Repeat every entry exactly. Do not include the pictures.

─── Material for this task ───

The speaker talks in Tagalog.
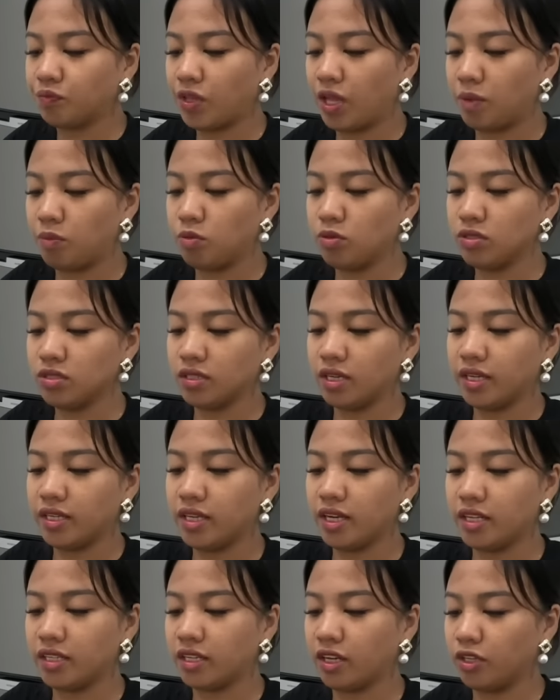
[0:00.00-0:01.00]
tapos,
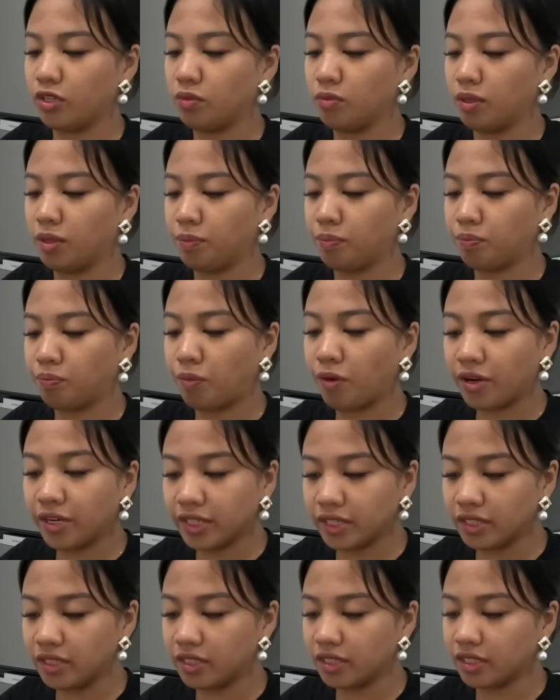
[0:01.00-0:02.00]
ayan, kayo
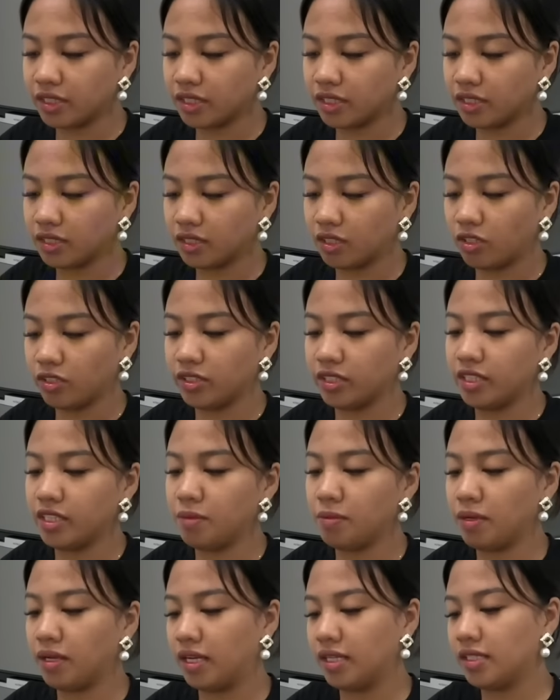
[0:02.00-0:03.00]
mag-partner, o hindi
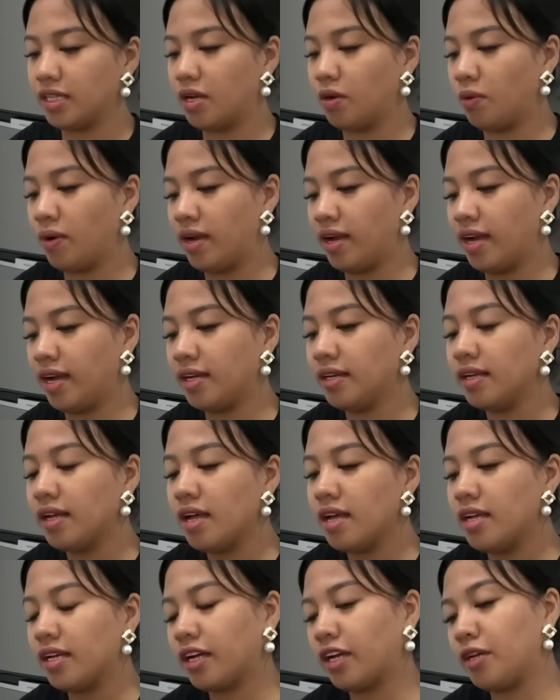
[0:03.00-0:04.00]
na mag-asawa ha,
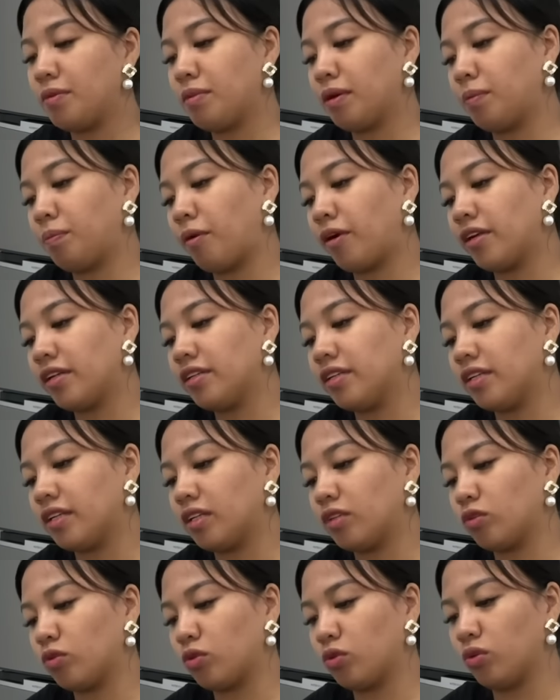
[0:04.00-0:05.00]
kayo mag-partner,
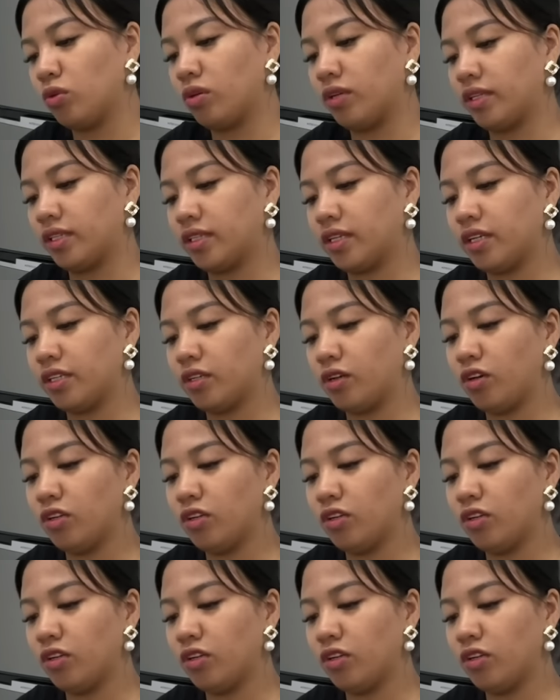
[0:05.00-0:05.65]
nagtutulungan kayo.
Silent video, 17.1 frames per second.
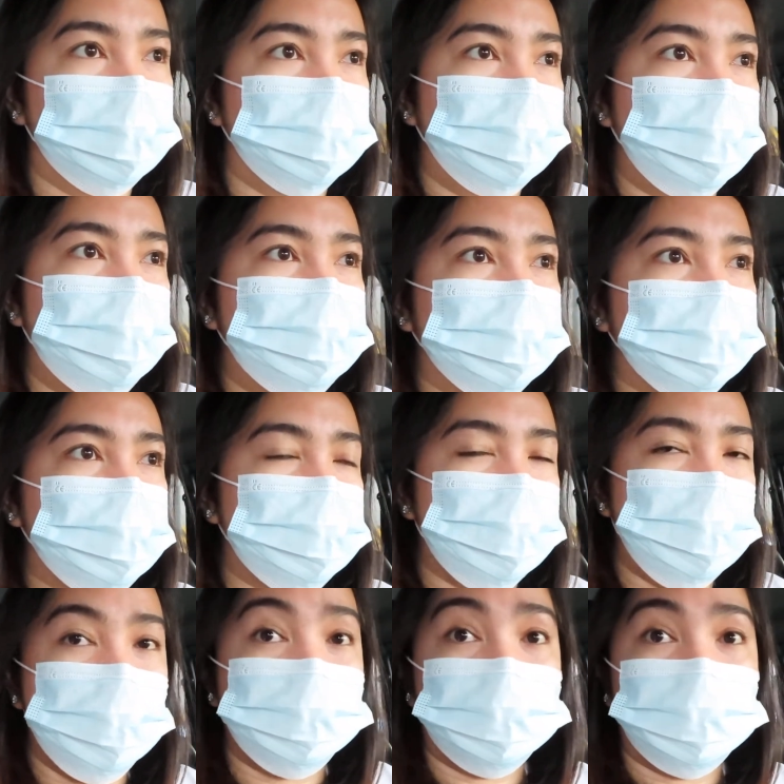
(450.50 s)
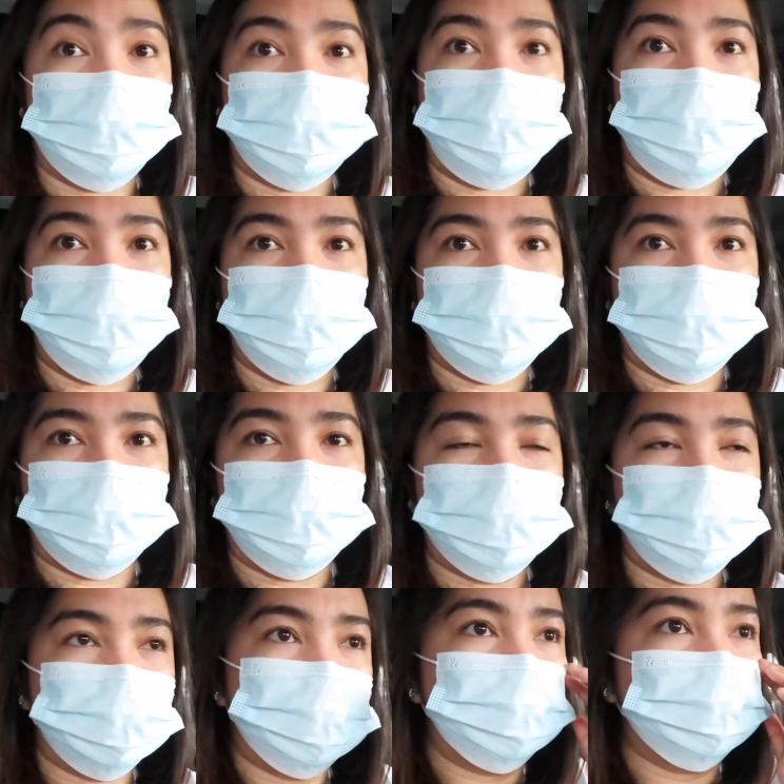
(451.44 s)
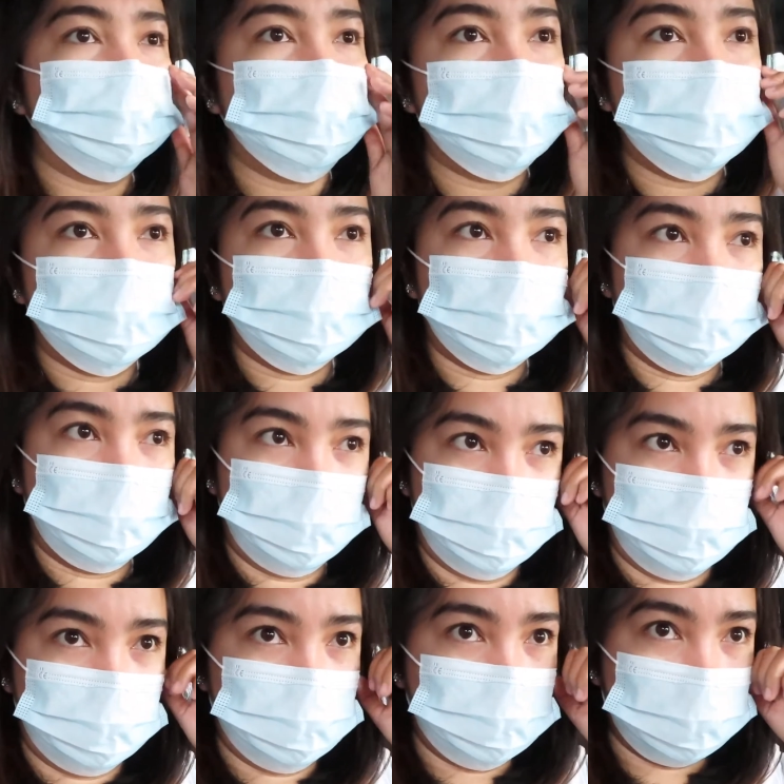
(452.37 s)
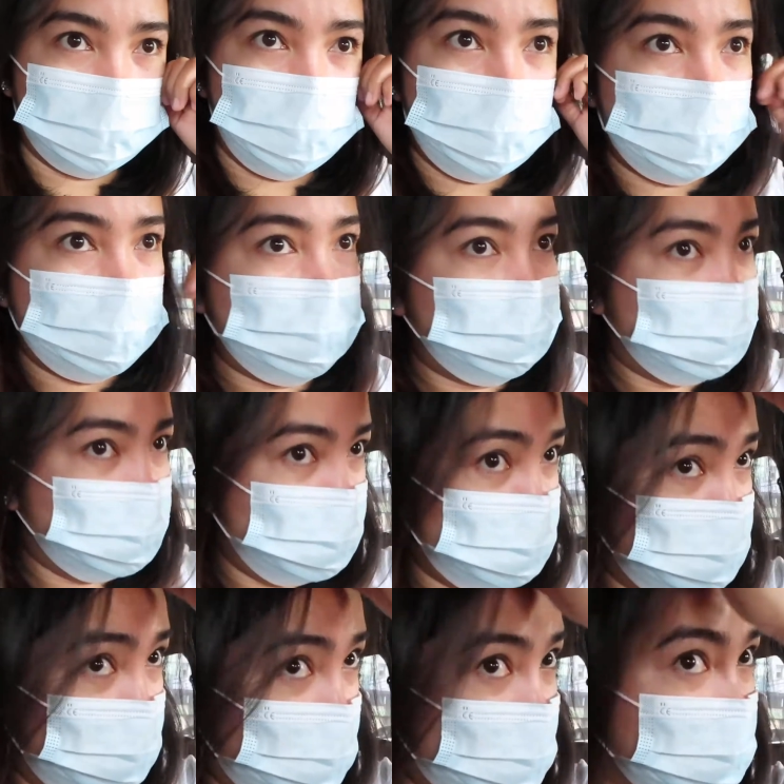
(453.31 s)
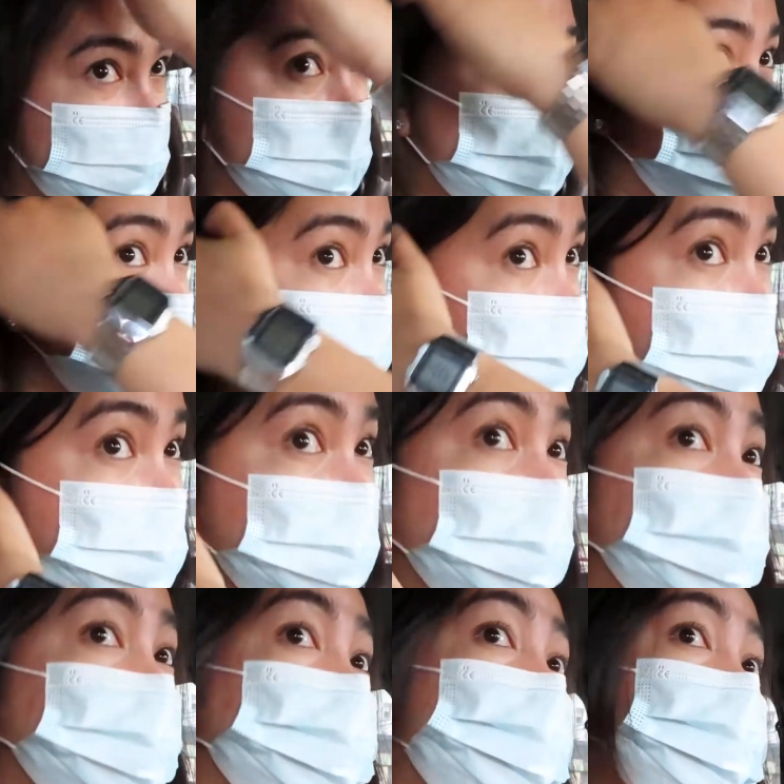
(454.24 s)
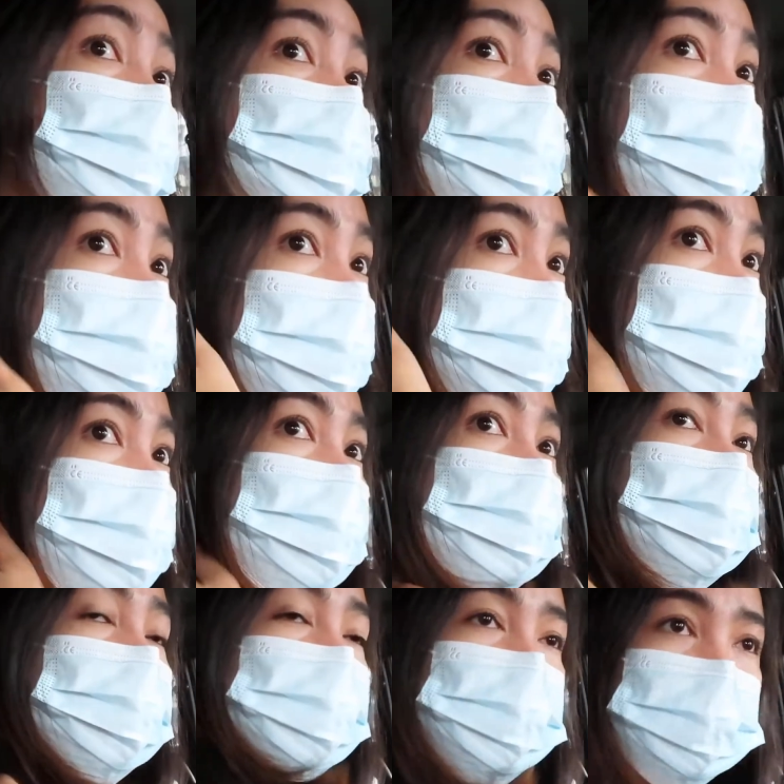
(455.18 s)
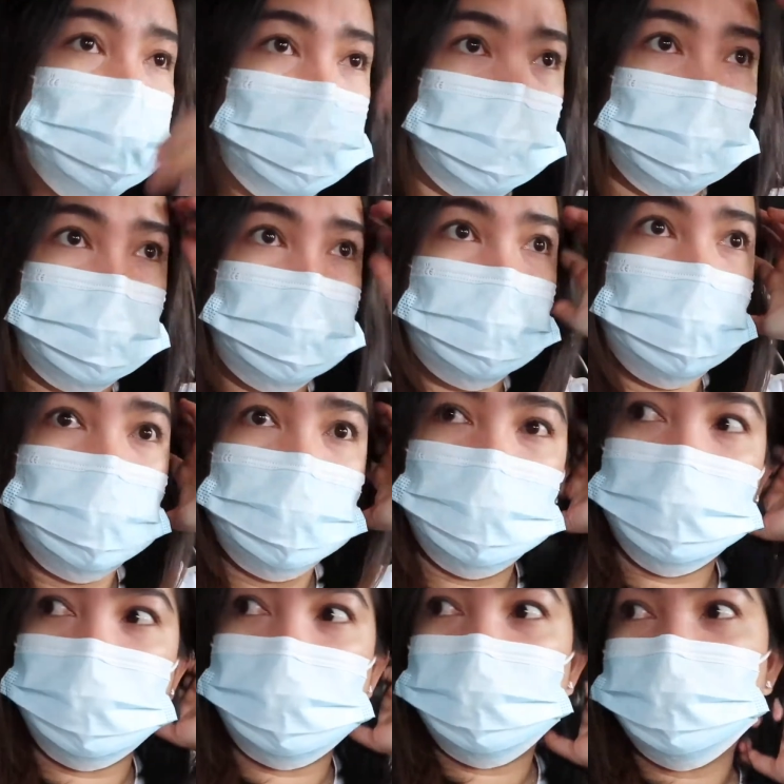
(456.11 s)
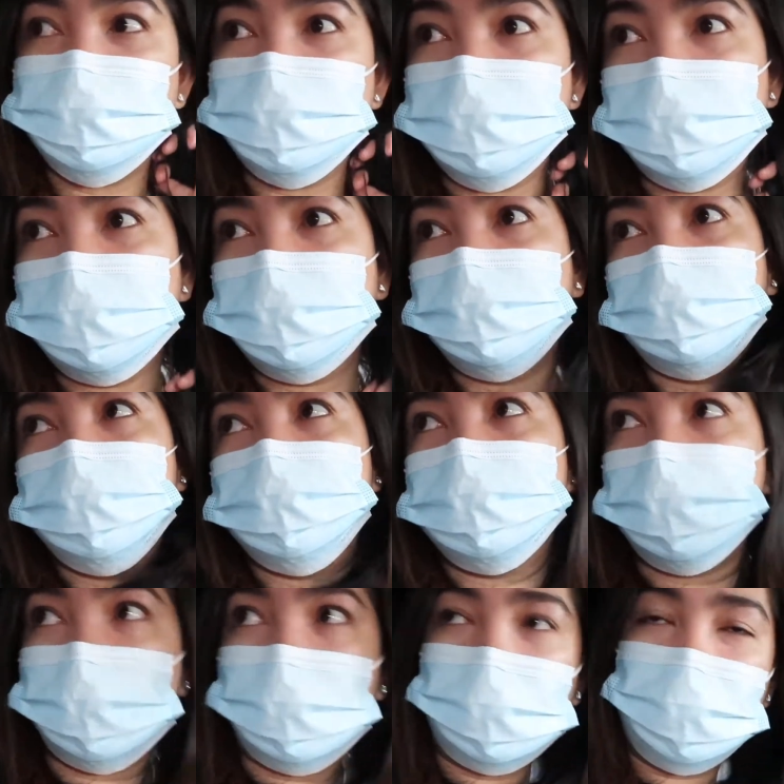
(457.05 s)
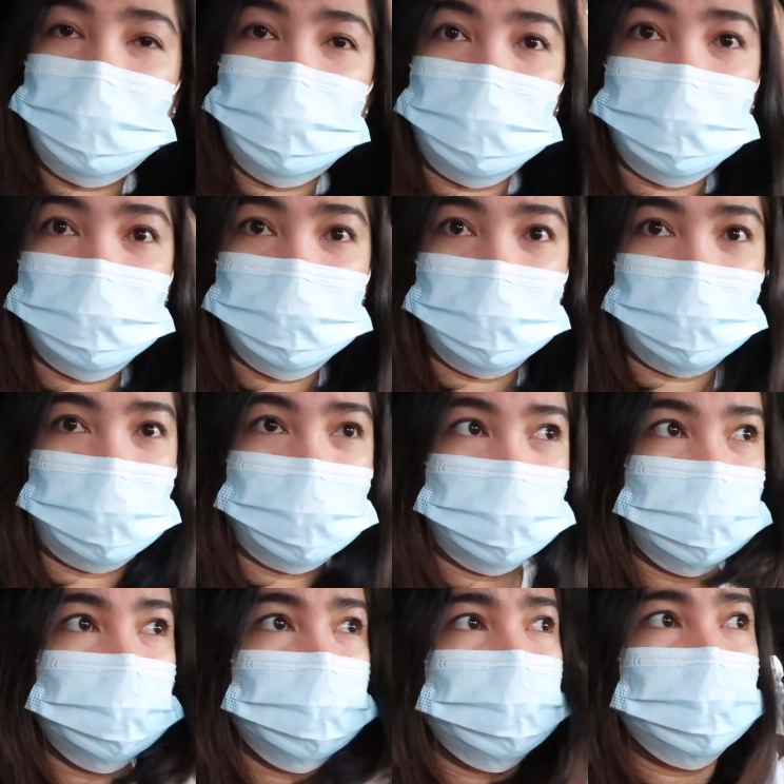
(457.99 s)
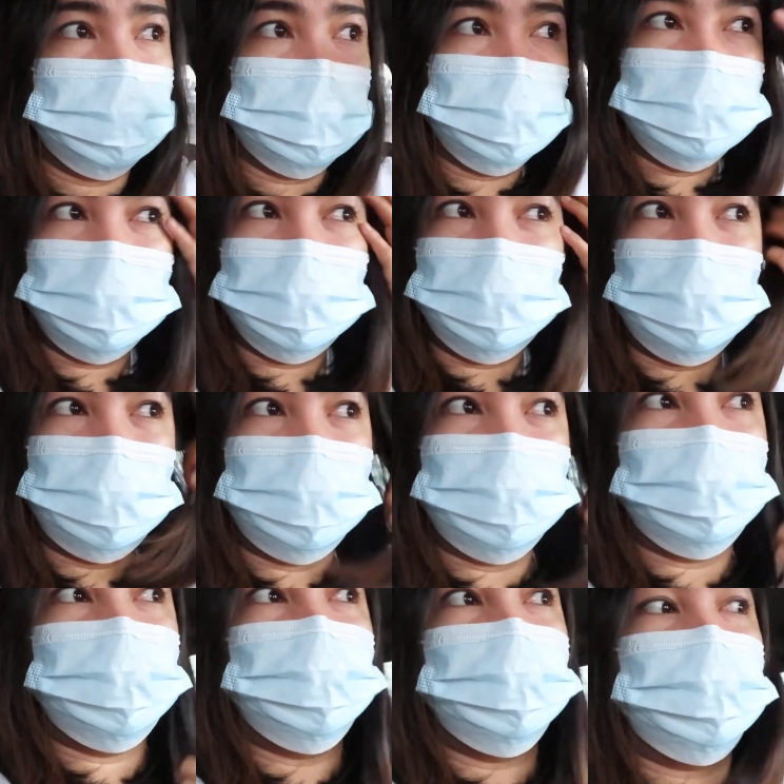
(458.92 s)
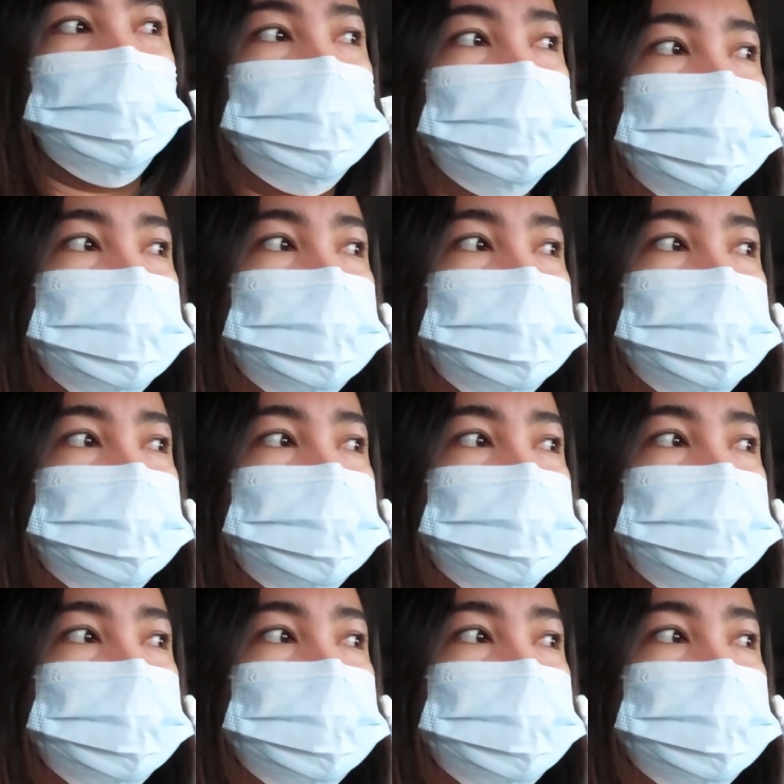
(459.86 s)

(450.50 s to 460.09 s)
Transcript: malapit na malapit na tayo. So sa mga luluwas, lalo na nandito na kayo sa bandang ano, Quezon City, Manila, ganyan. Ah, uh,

───

§ Answer to the problem:
The speaker talks in Tagalog.
[0:00.00-0:01.00]
tapos,
[0:01.00-0:02.00]
ayan, kayo
[0:02.00-0:03.00]
mag-partner, o hindi
[0:03.00-0:04.00]
na mag-asawa ha,
[0:04.00-0:05.00]
kayo mag-partner,
[0:05.00-0:05.65]
nagtutulungan kayo.
Silent video, 17.1 frames per second.
(450.50 s)
(451.44 s)
(452.37 s)
(453.31 s)
(454.24 s)
(455.18 s)
(456.11 s)
(457.05 s)
(457.99 s)
(458.92 s)
(459.86 s)

(450.50 s to 460.09 s)
Transcript: malapit na malapit na tayo. So sa mga luluwas, lalo na nandito na kayo sa bandang ano, Quezon City, Manila, ganyan. Ah, uh,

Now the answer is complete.